**Aim of the task:** Output all entries precisely and leave out the pictures.

Source records
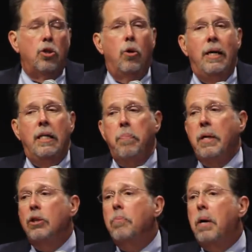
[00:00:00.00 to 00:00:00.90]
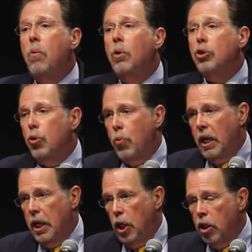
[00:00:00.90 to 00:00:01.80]
So it depends upon what you're
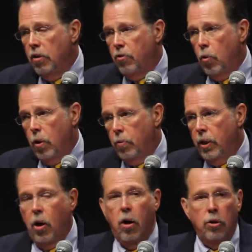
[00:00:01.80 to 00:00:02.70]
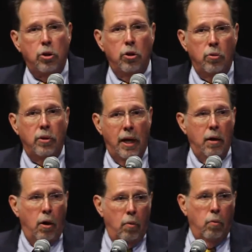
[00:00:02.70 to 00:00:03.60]
really looking for in regards to
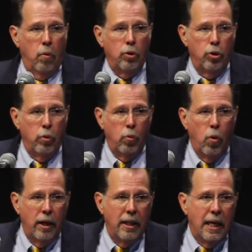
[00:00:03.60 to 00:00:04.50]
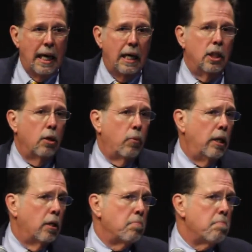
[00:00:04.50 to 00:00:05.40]
that, what you would want in that IT
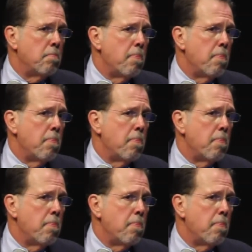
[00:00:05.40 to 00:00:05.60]
arena.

**Output of the exercise:**
[00:00:00.00 to 00:00:00.90]
[00:00:00.90 to 00:00:01.80]
So it depends upon what you're
[00:00:01.80 to 00:00:02.70]
[00:00:02.70 to 00:00:03.60]
really looking for in regards to
[00:00:03.60 to 00:00:04.50]
[00:00:04.50 to 00:00:05.40]
that, what you would want in that IT
[00:00:05.40 to 00:00:05.60]
arena.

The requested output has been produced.